Changwon National University has decided to hold remote classes for the entirety of 2020’s 1st semester. Most class lectures are held remotely, with some of the lectures being conducted in-person on a limited basis. After May 7th, when face-to-face classes first started at CWNU, 140 subjects applied to hold face-to-face classes, accounting for 5.3 percent of all classes. Currently, all colleges, except for the College of Economics & Business and the College of Humanities, have at least one face-to-face class. With some face-to-face classes in session, how are these face-to-face lectures doing according to students and professors?
The Campus Journal interviewed two students who are currently taking face-to-face classes to learn how these classes are progressing.
Q: Which face-to-face classes are you taking?
Choi: I am Choi Yuri, a junior at CWNU majoring in the Department of Culture Technology. I am planning on participating in a graduation exhibition in the second semester, so I am taking a face-to-face class related to the exhibition. I also took 'Cultural Planning Seminar' and 'VR/AR Studio' classes in person.

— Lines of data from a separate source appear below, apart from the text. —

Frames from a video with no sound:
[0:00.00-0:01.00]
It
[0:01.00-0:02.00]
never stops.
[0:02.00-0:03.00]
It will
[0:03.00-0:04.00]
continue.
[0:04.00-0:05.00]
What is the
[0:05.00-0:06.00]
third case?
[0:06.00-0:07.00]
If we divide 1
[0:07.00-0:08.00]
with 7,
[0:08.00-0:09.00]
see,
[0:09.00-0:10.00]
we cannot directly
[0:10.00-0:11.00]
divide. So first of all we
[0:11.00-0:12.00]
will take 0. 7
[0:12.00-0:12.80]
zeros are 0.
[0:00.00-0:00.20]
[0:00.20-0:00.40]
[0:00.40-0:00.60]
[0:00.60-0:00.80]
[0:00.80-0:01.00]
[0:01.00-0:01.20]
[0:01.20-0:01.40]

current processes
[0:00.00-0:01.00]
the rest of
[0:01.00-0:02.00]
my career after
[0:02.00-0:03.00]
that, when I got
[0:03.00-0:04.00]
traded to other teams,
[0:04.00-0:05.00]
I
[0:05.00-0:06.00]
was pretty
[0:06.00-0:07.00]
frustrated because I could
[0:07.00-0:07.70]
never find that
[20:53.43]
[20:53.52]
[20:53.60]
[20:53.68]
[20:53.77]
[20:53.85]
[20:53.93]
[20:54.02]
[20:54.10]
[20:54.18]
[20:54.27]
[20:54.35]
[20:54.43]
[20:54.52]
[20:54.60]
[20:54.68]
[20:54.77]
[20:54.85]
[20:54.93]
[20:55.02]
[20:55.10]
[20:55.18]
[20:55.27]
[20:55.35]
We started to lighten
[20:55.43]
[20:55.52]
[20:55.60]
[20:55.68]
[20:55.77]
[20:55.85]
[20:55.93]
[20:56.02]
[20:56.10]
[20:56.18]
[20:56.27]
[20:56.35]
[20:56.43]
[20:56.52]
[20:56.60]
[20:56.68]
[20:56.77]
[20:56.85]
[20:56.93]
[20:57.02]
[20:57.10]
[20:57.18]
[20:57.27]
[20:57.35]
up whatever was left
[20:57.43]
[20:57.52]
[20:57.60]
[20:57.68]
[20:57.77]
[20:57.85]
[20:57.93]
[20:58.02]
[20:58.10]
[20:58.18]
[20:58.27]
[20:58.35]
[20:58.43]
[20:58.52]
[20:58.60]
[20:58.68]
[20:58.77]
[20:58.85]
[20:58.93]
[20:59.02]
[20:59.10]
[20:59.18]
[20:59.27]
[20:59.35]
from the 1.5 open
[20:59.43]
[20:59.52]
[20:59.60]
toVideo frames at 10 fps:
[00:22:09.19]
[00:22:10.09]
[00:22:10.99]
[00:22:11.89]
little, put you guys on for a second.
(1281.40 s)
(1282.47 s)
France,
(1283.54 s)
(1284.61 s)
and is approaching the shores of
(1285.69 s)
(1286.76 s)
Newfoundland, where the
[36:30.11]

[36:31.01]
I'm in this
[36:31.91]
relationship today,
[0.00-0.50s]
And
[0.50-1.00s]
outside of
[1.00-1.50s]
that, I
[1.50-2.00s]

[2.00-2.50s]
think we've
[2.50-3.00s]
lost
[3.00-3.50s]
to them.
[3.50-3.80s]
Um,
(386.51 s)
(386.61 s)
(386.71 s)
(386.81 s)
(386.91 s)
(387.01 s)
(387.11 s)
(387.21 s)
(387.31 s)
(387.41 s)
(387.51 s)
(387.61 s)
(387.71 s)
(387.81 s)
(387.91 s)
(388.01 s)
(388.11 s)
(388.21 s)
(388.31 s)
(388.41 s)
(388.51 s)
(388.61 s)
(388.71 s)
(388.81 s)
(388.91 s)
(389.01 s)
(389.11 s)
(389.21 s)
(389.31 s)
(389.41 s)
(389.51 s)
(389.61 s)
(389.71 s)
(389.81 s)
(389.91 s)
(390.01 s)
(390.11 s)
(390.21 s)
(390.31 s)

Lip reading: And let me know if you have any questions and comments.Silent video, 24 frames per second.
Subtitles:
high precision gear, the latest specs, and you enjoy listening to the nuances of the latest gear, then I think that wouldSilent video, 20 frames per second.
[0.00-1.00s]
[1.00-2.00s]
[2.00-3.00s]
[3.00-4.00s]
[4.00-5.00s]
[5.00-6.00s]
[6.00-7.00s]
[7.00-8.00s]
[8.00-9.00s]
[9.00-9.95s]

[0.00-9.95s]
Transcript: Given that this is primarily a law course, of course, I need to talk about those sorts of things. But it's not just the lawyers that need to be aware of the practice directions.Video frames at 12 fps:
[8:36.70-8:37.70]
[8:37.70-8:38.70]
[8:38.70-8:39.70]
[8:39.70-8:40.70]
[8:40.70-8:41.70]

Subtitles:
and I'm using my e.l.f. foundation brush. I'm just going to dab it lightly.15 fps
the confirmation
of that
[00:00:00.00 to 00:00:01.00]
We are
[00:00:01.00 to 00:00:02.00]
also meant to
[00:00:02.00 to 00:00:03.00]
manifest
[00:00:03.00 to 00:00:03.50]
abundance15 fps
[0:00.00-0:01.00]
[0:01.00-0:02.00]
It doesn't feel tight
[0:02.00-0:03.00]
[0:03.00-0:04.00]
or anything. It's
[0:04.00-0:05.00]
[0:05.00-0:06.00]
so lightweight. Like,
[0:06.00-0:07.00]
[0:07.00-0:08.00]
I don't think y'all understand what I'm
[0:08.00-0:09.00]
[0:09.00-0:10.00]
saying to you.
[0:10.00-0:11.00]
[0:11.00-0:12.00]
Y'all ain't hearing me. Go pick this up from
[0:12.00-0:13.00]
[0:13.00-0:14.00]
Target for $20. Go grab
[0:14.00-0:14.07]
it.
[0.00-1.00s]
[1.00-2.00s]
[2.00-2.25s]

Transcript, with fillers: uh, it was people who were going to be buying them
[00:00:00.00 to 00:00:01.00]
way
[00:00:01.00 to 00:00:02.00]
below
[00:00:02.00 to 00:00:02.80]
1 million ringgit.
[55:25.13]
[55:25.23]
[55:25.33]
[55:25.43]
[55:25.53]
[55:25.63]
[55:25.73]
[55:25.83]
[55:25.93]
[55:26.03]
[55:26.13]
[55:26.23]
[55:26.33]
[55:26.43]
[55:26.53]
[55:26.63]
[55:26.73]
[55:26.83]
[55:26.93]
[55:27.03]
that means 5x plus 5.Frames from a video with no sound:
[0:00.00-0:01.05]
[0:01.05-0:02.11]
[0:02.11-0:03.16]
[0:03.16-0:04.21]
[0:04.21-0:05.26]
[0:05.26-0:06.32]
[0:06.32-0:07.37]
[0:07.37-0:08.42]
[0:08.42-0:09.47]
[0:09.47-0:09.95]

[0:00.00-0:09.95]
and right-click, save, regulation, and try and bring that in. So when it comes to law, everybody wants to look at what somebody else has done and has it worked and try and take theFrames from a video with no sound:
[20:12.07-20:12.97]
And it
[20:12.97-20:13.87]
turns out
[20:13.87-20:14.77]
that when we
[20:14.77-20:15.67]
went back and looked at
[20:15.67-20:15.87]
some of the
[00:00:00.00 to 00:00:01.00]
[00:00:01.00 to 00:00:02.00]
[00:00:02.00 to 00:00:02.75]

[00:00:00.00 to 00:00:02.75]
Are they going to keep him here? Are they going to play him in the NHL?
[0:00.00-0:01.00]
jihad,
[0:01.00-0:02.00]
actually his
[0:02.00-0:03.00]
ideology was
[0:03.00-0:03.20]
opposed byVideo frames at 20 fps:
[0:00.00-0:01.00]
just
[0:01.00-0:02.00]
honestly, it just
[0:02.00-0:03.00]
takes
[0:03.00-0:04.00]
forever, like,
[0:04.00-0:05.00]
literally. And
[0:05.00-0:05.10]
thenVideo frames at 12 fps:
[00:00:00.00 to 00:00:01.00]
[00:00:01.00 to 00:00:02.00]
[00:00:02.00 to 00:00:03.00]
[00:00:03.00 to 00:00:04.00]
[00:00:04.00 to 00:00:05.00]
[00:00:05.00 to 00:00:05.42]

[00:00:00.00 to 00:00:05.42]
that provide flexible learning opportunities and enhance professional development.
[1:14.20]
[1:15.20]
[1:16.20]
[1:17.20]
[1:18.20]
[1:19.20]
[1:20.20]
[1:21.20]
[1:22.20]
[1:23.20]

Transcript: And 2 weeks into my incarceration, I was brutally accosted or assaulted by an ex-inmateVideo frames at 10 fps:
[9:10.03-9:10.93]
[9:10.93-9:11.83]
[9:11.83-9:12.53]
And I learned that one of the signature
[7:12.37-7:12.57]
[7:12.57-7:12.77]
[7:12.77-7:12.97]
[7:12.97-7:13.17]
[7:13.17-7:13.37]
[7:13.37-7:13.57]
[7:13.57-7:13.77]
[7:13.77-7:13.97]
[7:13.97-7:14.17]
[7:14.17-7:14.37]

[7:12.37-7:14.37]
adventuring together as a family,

Seo: I am Seo Min Kyung, a sophomore majoring in the Department of Clothing & Textiles. The face-to-face classes that I'm taking are ‘Fashion Illustration’ on Mondays, and ‘Pattern Production and Practice 1’ on Wednesdays.
Q: How have face-to-face classes changed compared to classes before the outbreak of COVID-19?
Choi: Before the classes could start, students had to fill out a face-to-face class consent form, and students only have classes twice a week, but the classes go on for multiple hours. All students taking face-to-face classes are required to wear masks and to sit at separate desks as per the school’s health guidelines.
Seo: In-person classes have been divided into multiple smaller classes to reduce the number of students in the classroom. All students must have their body temperature taken before lecture starts.
Q: How do you feel about the face-to-face classes?
Choi: I took many face-to-face classes all at once, so it was a bit overwhelming and which made it difficult to concentrate in class. I didn't think it was necessary to have face-to-face classes because the classes were mainly for the presentations before the graduation exhibition in the second semester.
Seo: In the remote classes, I had difficulty preparing for the final exam’s replacement project because I wasn’t able to get in-depth guidance and feedback. But in face-to-face classes I’m getting much more direct guidance and feedback. Since the classes were divided, the professors can check each student’s project so I feel that the quality of the classes have improved.
What are the professors’ perspectives on face-to-face classes? The Campus Journal interviewed Bae Gwi-young, a professor in the Department of Dance who has been teaching face-to-face classes since the first week of June.
Q: Which face-to-face classes are you teaching?
Professor Bae: Only students who want to have face-to-face classes are taking in-person classes. 5 out of 19 dance students are taking in-person ballet classes now. I’m continuously uploading lectures for students who are still taking remote classes.
Q: What are some of the difficulties of teaching remote lectures?
Professor Bae: Practical classes require detailed feedback, but there is a limit to how much feedback can be given in remote lectures. In the case of freshmen, it was difficult to explain in detail how to fix awkward movement or incorrect dance form. I think it's a bit disappointing that I can’t see how accurately students are following the video lectures and whether or not they complete each lesson.
Q: Do you have any final thoughts on how face-to-face classes have gone so far?
Professor Bae: There are pros and cons to teaching remote classes, but I think it would be hard to expect students to learn practical skills as easily as in face-to-face classes. Since we don't know what's going to happen next in terms of class health regulations, professors need to use many different methods of teaching. I hope things get better so that professors and students can all feel safe in the classroom.
The progress of face-to-face classes where students can go to campus and meet in-person is welcome news, but there are still conflicting opinions on face-to-face classes among students. CWNU needs a detailed plan on how grades will be handled and how to proceed with classes if COVID-19 health regulations last until the second semester to avoid the confusion of the first semester.